I moved some of the SCE trimming to when we read in the files (though I realize this won't matter now that we don't have the miQC object in processed data anyway) .
I also removed a place where we duplicate the list unnecessarily.
In probably the biggest effect, I remove the sce_list once the merged object is created.
Threw in some gc() calls.

I also added an explicit long_running tag to shift to the priority queue more quickly, and bumped up the mem_max base memory.

otherwise just double the memory

jashapiro · 2024-04-05T13:18:50Z

According to Tower, SCPCP00003 actually only used about 160GB memory, so I changed the error strategy a bit to only go to the actual max if there was an OOM error.

allyhawkins

Just one question about why you increased the task attempts to be 2 before increasing the memory if there's a memory failure.

allyhawkins · 2024-04-05T13:45:43Z

config/process_base.config

@@ -25,7 +25,7 @@ process {
    memory = {check_memory(48.GB  + 48.GB * task.attempt, params.max_memory)}
  }
  withLabel: mem_max {
-    memory = {task.attempt > 1 ? params.max_memory : check_memory(96.GB, params.max_memory)}
+    memory = {(task.attempt > 2  && task.exitStatus in 137..140) ? params.max_memory : check_memory(192.GB * task.attempt, params.max_memory)}


Suggested change

memory = {(task.attempt > 2 && task.exitStatus in 137..140) ? params.max_memory : check_memory(192.GB * task.attempt, params.max_memory)}

memory = {(task.attempt > 1 && task.exitStatus in 137..140) ? params.max_memory : check_memory(192.GB * task.attempt, params.max_memory)}

I think if it's a memory failure on the first try then we want to increase the memory rather than run it again?

I added a doubling of memory for the second attempt, so it goes: 192, 384, (576 or max). I did this because I noticed that one of the jobs actually failed because of time, rather than OOM. So here I am increasing to max only if 384 was not enough memory. This goes along with the long-running tag, because the second attempt for those jobs will already be on an ondemand queue.

I haven't tested this change, of course... I just thought about it when seeing the memory report for SCPCP000003:

Ah okay, I didn't put together that by adding the 192.GB * task.attempt you were still increasing the memory. This makes sense.

allyhawkins

This looks good so I'm going to go ahead and approve. One thing that we will need to decide is if we want to still include this merged object or not. We will need to release these changes and re-generate the merged object since it wasn't run with an scpca-nf version though. Ultimately I think we want to do that, but I think there's a question of when we actually do that and how that times with merged objects being released on the Portal.

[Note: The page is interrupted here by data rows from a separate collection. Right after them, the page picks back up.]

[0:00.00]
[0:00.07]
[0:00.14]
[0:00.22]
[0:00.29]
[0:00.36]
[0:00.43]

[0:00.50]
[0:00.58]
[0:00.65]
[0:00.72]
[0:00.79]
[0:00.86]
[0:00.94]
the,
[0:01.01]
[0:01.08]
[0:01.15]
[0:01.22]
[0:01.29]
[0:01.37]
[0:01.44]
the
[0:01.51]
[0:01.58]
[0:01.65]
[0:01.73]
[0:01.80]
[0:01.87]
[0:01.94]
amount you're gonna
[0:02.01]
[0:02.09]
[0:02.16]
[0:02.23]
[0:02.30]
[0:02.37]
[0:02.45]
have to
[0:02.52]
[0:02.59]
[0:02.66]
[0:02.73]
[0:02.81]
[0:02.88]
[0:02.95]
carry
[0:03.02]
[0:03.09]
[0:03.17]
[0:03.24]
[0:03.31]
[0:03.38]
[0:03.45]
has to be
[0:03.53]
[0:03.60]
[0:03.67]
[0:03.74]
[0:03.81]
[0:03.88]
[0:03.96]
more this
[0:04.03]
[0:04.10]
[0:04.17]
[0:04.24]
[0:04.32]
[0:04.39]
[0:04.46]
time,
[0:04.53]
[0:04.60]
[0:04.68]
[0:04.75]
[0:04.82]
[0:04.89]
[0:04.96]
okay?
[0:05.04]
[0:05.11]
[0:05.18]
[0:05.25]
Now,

Maybe let's wait and see what happens to the other project before making a decision?

jashapiro · 2024-04-05T14:08:39Z

This looks good so I'm going to go ahead and approve. One thing that we will need to decide is if we want to still include this merged object or not. We will need to release these changes and re-generate the merged object since it wasn't run with an scpca-nf version though. Ultimately I think we want to do that, but I think there's a question of when we actually do that and how that times with merged objects being released on the Portal.

Maybe let's wait and see what happens to the other project before making a decision?

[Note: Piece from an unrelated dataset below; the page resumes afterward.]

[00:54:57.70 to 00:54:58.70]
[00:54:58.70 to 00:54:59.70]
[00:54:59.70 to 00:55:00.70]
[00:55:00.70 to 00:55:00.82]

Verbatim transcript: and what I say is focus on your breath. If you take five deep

I think that was my view. The SCPCP000003 job "only" took ~26 hours, but export to AnnData didn't work on the first try (OOM), so that is still running. I'm not sure that the version matters too much for these specific jobs though... if we run with nextflow run merge.nf does that record the version the same way as running from the repo? Or maybe I invoked it wrong...

allyhawkins · 2024-04-05T14:22:31Z

I think that was my view. The SCPCP000003 job "only" took ~26 hours, but export to AnnData didn't work on the first try (OOM), so that is still running. I'm not sure that the version matters too much for these specific jobs though... if we run with nextflow run merge.nf does that record the version the same way as running from the repo? Or maybe I invoked it wrong...

You can specify the version with that script by using the --workflow_version argument, which by default will use development. But you are right that I guess we don't actually record any version information for merged objects. maybe we should create something similar to scpca-meta.json that includes that information.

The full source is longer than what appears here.